You can try this notebook in you browser: Binder

Backends

Clustergram offers two types of plots - static and interactive. Static plots are using matplotlib, while interactive are based on bokeh.

Let’s load the data and fit clustergram on Palmer penguins dataset. See the Introduction for its overview.

import seaborn
from sklearn.preprocessing import scale
from clustergram import Clustergram

df = seaborn.load_dataset('penguins')
data = scale(df.drop(columns=['species', 'island', 'sex']).dropna())

cgram = Clustergram(range(1, 12), verbose=False)
cgram.fit(data)

Static plots

Static plots can be generated using Clustergram.plot() method.

cgram.plot()
<AxesSubplot:xlabel='Number of clusters (k)', ylabel='PCA weighted mean of the clusters'>
../_images/plotting_3_1.png

Styling

Clustergram.plot() returns matplotlib axis and can be fully customised as any other matplotlib plot. You can pass keyword arguments to control the style of cluster centers as a cluster_style dictionary and arguments to control lines using line_style dictionary. Using global styles like those in seaborn also works.

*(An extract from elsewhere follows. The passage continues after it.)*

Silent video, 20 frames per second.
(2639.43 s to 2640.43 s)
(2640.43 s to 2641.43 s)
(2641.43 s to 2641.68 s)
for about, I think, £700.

seaborn.set(style='whitegrid')

cgram.plot(
    size=0.5,
    linewidth=0.5,
    cluster_style={"color": "lightblue", "edgecolor": "black"},
    line_style={"color": "red", "linestyle": "-."},
    figsize=(12, 8)
)
<AxesSubplot:xlabel='Number of clusters (k)', ylabel='PCA weighted mean of the clusters'>
../_images/plotting_5_1.png

Partial plot

Clustergram.plot() can also plot only a part of the diagram, if you want to focus on a limited range of k.

cgram.plot(k_range=range(3, 10), figsize=(12, 8))
<AxesSubplot:xlabel='Number of clusters (k)', ylabel='PCA weighted mean of the clusters'>
../_images/plotting_7_1.png

Saving plot

Clustergram.plot() returns matplotlib axis object and as such can be saved as any other plot:

import matplotlib.pyplot as plt

cgram.plot()
plt.savefig('clustergram.svg')
../_images/plotting_9_0.png

Interactive plots

Interactive plots can be generated using Clustergram.bokeh() method. The method returs bokeh Figure object and it is up to you what to do with it. Probably the best option, if you are using Jupyter notebook, is to show it directly in the cell. For that you will need to load BokehJS interface using output_notebook() and then call show().

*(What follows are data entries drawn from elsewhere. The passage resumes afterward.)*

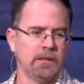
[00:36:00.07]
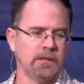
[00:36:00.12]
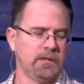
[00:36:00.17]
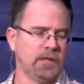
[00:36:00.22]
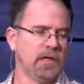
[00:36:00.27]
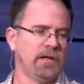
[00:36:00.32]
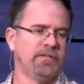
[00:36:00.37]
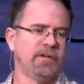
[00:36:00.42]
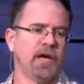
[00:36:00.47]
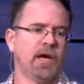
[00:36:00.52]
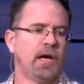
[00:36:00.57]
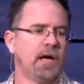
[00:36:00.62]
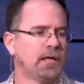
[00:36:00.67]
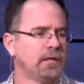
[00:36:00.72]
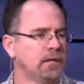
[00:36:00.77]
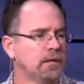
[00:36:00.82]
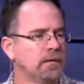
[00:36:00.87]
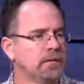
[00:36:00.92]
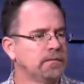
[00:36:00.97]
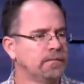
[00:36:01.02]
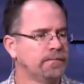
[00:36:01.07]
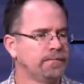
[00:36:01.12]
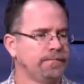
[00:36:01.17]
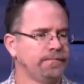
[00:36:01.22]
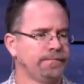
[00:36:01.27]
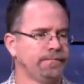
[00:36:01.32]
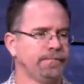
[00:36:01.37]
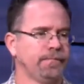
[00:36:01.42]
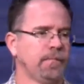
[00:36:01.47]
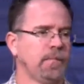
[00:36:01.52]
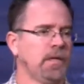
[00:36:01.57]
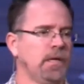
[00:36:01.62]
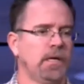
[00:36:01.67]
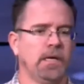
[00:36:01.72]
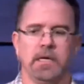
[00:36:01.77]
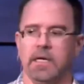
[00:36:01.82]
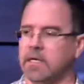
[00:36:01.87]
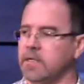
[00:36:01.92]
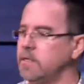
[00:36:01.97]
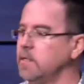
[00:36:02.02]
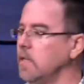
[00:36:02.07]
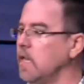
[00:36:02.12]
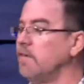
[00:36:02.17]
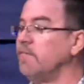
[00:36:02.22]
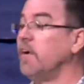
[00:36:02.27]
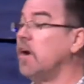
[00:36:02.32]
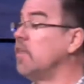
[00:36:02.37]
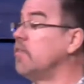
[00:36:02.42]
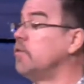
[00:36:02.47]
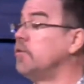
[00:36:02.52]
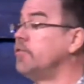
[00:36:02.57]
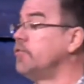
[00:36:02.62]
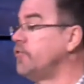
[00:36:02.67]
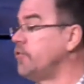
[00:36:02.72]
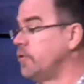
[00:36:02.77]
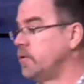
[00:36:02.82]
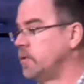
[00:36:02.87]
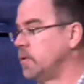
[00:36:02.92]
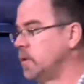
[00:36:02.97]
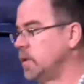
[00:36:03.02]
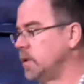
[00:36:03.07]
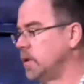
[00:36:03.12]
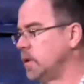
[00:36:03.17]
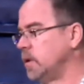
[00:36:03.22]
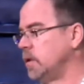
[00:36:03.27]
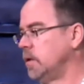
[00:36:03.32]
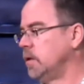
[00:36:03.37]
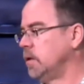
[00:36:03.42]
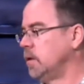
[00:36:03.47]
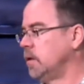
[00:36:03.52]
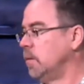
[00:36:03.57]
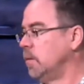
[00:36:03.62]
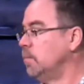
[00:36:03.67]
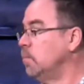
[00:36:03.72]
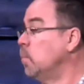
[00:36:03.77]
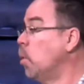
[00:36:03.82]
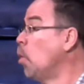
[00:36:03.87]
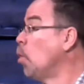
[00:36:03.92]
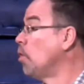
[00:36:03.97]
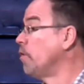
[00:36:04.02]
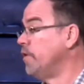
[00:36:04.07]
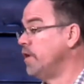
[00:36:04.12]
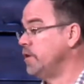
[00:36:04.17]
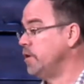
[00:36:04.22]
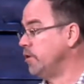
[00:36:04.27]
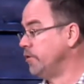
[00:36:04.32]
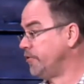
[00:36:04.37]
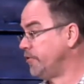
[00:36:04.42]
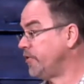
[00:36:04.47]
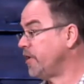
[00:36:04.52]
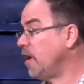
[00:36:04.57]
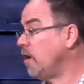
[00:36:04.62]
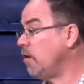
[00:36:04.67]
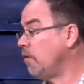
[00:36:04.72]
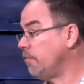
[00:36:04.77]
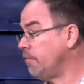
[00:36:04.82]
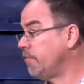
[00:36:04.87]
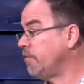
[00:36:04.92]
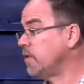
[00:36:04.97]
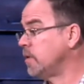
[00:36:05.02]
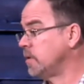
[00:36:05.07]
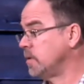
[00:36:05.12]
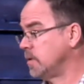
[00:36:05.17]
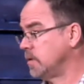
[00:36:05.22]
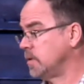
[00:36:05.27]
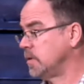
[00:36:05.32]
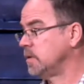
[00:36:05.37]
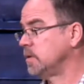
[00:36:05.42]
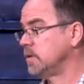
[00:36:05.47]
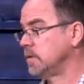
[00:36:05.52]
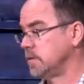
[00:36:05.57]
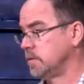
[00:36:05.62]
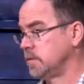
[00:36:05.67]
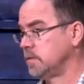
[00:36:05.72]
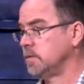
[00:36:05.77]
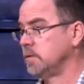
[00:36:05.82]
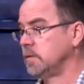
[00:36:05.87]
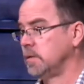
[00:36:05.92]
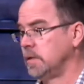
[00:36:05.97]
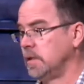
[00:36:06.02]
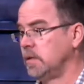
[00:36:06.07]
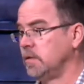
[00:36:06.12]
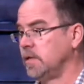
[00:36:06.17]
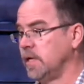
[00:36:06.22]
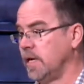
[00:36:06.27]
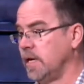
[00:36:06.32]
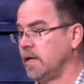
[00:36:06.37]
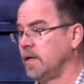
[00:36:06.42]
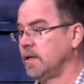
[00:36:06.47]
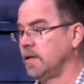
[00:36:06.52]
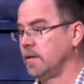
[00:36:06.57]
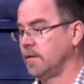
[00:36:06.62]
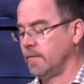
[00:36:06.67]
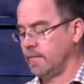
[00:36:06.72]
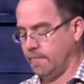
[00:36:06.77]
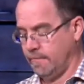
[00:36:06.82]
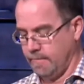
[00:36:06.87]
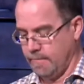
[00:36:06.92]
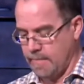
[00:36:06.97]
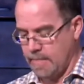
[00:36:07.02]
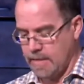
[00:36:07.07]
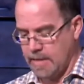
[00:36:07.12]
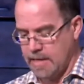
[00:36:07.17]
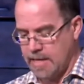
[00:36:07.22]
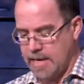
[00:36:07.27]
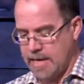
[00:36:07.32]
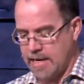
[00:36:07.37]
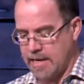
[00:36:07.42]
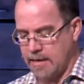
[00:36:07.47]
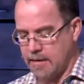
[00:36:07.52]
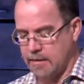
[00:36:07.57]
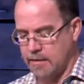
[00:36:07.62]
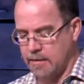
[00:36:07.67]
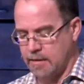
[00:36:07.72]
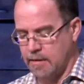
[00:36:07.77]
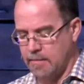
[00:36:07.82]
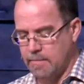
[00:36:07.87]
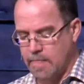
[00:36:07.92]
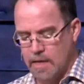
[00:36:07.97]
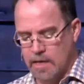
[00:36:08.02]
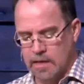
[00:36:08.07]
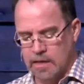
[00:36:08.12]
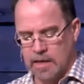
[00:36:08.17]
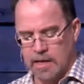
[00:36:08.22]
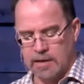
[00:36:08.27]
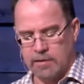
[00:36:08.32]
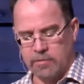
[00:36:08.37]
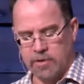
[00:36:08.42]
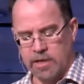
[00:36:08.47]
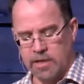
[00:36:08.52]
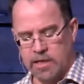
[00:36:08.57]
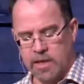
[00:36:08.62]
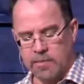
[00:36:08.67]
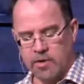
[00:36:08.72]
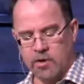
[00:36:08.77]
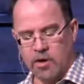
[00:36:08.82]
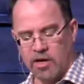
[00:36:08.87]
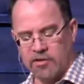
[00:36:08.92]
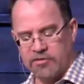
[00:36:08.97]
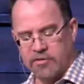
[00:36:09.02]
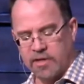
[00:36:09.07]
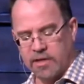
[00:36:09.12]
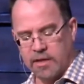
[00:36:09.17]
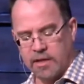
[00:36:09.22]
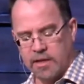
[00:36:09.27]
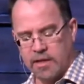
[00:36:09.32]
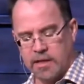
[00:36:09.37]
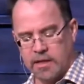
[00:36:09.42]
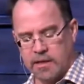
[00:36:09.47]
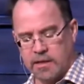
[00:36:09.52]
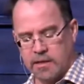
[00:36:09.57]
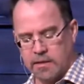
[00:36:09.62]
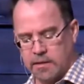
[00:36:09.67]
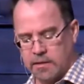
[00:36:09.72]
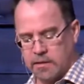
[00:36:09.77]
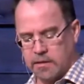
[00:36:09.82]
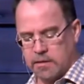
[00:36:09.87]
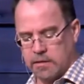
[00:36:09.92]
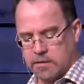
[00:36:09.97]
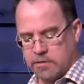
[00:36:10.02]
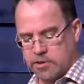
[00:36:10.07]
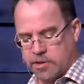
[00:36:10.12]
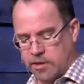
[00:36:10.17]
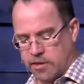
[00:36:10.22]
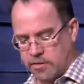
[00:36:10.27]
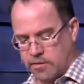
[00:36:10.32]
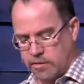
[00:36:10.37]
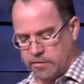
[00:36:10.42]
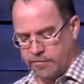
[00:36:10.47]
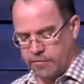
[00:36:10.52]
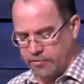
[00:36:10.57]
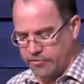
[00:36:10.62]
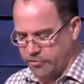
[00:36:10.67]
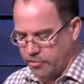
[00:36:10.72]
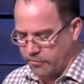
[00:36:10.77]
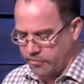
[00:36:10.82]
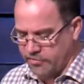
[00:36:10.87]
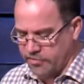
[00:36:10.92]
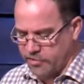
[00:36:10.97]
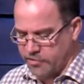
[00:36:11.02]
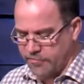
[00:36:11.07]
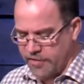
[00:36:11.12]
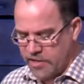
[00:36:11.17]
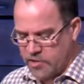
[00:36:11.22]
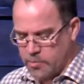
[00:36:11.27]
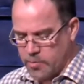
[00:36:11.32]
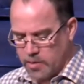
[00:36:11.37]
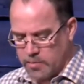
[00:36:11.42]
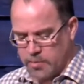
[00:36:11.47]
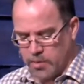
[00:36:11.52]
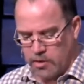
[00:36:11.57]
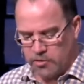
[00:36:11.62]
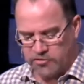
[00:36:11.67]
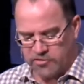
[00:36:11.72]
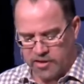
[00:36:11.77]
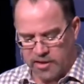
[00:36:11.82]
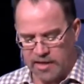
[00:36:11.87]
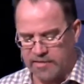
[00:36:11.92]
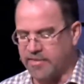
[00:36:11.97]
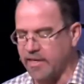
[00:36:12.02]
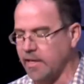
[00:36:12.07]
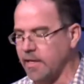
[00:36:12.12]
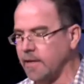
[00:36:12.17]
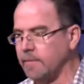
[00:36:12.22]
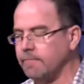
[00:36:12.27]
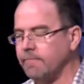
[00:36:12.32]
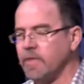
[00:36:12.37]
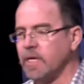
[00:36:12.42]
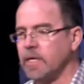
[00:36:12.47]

To love God, to love others more than yourself. Okay? And I come across, shared it in the first service, this Facebook post, and I think it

You need to install bokeh, which is an optional dependency only:

conda install bokeh

Or

pip install bokeh
from bokeh.io import output_notebook
from bokeh.plotting import show

output_notebook()
Loading BokehJS ...
fig = cgram.bokeh()
show(fig)

This clustegram allows you to interactively zoom to specific parts of the diagram and also shows the number of observations per each cluster alongside its label. You can retrieve labels for each observation and each iteration using Clustergram.labels.

Styling

Bokeh plot can be customised in a very similar way as the static one, using style dictionaries.

fig = cgram.bokeh(
    size=0.5,
    line_width=0.5,
    cluster_style={"color": "lightblue", "line_color": "black", },
    line_style={"color": "red", "line_dash": "dotted", "line_cap": "butt"},
    figsize=(700, 500)
)
show(fig)

Saving

You can also save Bokeh plot as HTML to retain its interactivity using save() instead of show().

from bokeh.plotting import output_file, save

output_file("clustergram.html")
save(fig)
'/home/docs/checkouts/readthedocs.org/user_builds/clustergram/checkouts/v0.6.0/doc/notebooks/clustergram.html'

Mean options

On the y axis, a clustergram can use mean values as in the original paper by Matthias Schonlau or PCA weighted mean values as in the implementation by Tal Galili. PCA weighted plots are default as they help distinguishing between different branches and make interpretation a bit easier. The same option is supported by both plotting backends.

cgram.plot(figsize=(12, 8), pca_weighted=True)
<AxesSubplot:xlabel='Number of clusters (k)', ylabel='PCA weighted mean of the clusters'>
../_images/plotting_19_1.png
cgram.plot(figsize=(12, 8), pca_weighted=False)
<AxesSubplot:xlabel='Number of clusters (k)', ylabel='Mean of the clusters'>
../_images/plotting_20_1.png